Paul M. Krawzak, CQ-Roll Call on

Published in News & Features

WASHINGTON -- Congress' investigative arm may be about to add a new wrinkle into the Senate's impeachment trial of President Donald Trump sparked by the nearly two-month holdup of Ukraine security assistance last year, which Democrats charge Trump orchestrated to extract political favors.

As early as this week, the Government Accountability Office could release its legal opinion on whether Trump and senior White House officials violated the Nixon-era budget law that requires executive branch agencies to spend appropriated funds according to lawmakers' wishes.

Sen. Chris Van Hollen, D-Md., who initially requested the GAO ruling last year, said he believes that Trump violated the 1974 law aimed at preventing such presidential "impoundments." But he wouldn't go so far as to label that an impeachable offense.

"The House charges of abuse of power do not relate directly to the (1974 budget law), they relate to the president of the United States improperly using taxpayer funds to ... pressure Ukraine into interfering in the 2020 election on his behalf," he said. "But look, this is all part of the picture that's being painted. But I don't want to elaborate further until we see what the GAO opinion is."

Nevertheless, in a Dec. 23 letter to GAO, Van Hollen wrote that Trump's withholding of the aid was illegal and part of a "scheme" to, as the House impeachment inquiry charged, "use the powers of his office to solicit foreign interference on his behalf in the 2020 election."

Speaker Nancy Pelosi, D-Calif., in a letter Friday announcing she planned to transmit the two House-adopted articles of impeachment this week to the Senate, cited concerns voiced by some Pentagon and Office of Management and Budget officials about possible violations of the 1974 budget law.

 

The hold was formally initiated July 25, the day of Trump's now-infamous "do us a favor, though" call with Ukrainian President Volodymyr Zelenskiy. While the letter was initially signed by Mark Sandy, a career OMB official, it was renewed several times by a political appointee, Michael Duffey, which budget veterans have said is highly unusual. Sandy testified in private before House investigators in November that two OMB officials resigned over the aid holdup, at least in part due to concerns about potential budget law violations.

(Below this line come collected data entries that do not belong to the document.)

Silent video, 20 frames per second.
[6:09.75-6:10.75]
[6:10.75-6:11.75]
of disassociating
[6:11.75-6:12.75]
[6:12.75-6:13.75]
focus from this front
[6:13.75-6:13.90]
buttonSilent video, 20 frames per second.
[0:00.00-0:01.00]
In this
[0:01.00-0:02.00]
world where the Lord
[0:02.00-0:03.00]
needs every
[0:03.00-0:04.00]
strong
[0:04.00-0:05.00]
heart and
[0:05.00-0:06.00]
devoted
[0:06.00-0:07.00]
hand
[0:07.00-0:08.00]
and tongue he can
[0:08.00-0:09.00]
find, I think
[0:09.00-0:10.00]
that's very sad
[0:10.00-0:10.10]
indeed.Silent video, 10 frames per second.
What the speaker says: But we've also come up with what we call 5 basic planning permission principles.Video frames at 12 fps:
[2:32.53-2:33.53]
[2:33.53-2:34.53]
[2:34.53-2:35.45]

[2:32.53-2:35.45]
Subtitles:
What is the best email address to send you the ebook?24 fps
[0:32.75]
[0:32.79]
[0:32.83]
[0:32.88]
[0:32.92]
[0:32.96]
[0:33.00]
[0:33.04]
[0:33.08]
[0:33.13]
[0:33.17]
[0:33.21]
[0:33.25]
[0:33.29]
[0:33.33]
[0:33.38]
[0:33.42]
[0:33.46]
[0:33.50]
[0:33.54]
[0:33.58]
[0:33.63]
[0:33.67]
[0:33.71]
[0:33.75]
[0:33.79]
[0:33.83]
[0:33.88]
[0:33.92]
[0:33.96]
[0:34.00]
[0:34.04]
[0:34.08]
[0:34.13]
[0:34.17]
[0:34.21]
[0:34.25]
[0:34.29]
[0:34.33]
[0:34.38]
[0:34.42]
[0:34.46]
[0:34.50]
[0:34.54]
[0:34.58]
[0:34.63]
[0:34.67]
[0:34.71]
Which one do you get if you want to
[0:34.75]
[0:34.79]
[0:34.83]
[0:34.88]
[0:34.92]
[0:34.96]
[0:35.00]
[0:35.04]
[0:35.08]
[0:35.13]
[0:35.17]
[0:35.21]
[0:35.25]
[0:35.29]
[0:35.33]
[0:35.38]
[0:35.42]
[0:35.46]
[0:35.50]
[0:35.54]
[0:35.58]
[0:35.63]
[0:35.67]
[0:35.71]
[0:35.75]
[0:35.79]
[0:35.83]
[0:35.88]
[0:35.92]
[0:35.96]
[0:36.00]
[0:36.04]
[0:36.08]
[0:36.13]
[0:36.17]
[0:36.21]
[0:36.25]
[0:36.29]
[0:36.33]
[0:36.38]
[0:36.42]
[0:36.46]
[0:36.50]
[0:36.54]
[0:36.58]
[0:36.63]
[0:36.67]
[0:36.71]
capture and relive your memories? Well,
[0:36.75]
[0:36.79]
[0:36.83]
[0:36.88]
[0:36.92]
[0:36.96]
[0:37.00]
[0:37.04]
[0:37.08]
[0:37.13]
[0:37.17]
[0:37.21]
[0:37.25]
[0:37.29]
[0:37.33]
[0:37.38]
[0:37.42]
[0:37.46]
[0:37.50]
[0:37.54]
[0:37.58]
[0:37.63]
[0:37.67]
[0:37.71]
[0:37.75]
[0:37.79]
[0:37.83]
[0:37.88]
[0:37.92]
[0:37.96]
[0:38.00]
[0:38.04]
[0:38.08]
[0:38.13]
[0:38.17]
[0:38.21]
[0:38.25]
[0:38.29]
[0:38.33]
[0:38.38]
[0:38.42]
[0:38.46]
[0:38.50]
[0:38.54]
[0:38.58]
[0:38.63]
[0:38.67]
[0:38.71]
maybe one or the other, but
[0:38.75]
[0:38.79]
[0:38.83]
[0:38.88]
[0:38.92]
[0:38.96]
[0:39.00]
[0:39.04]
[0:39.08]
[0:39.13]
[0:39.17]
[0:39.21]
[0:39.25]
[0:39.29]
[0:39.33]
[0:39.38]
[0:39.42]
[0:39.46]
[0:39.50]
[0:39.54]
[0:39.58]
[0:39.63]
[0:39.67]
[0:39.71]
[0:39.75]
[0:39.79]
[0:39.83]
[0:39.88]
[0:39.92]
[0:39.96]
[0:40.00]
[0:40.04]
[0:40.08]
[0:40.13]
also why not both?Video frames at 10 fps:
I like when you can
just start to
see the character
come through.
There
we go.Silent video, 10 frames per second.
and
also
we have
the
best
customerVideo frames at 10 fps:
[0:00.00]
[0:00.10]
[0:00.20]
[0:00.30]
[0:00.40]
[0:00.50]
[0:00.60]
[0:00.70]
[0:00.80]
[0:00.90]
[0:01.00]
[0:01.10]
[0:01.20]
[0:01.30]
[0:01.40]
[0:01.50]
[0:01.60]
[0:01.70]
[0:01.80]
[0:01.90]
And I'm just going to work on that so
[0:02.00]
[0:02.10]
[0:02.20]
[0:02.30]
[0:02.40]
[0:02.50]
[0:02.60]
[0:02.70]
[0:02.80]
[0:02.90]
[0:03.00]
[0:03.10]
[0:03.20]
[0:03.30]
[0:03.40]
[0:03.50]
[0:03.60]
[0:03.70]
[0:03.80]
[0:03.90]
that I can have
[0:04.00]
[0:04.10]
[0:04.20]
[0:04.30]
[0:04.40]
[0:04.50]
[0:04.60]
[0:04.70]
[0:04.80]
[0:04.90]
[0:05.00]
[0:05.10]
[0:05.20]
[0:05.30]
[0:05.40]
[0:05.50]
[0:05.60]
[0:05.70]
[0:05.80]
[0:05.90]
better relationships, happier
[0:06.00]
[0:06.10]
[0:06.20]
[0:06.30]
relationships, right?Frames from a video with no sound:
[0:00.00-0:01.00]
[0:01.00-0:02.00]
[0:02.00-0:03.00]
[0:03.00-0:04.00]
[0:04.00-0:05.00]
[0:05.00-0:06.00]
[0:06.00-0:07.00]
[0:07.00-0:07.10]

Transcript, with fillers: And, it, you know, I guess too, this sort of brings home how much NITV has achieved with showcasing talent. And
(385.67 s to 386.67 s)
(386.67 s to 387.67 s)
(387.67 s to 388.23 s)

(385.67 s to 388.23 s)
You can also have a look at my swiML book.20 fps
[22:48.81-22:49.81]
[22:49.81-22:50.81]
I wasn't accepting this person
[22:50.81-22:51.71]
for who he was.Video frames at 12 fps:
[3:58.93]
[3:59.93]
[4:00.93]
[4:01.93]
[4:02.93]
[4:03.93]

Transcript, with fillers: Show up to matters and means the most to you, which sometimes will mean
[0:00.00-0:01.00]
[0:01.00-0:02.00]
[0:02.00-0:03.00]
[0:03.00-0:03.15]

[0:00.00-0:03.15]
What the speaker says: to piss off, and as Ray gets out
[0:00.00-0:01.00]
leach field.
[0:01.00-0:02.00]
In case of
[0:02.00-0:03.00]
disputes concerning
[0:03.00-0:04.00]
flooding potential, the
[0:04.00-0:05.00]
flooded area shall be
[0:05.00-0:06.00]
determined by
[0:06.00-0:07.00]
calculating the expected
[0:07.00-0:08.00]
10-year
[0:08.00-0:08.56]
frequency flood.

Late last year, Democrats renewed their calls for administration officials including Duffey to testify before Congress, citing newly unearthed communications between top OMB and Pentagon officials they say buttress their argument.

In one instance, the Pentagon prepared a draft letter saying the Defense Department had repeatedly warned OMB that if the hold continued beyond Aug. 19, it would jeopardize the department's ability to obligate the funding by Sept. 30. Since the money was expiring at the end of the fiscal year, if the department couldn't get the money out the door, it would disappear, potentially putting the agency in violation of the 1974 law.

Ultimately the funds were released on Sept. 12, but the Pentagon still couldn't obligate $35.2 million of its $250 million fiscal 2019 Ukraine military assistance appropriation in time; Congress had to extend the funds' availability in a stopgap funding law. The remaining $141.5 million in State Department foreign military financing funds were obligated on time.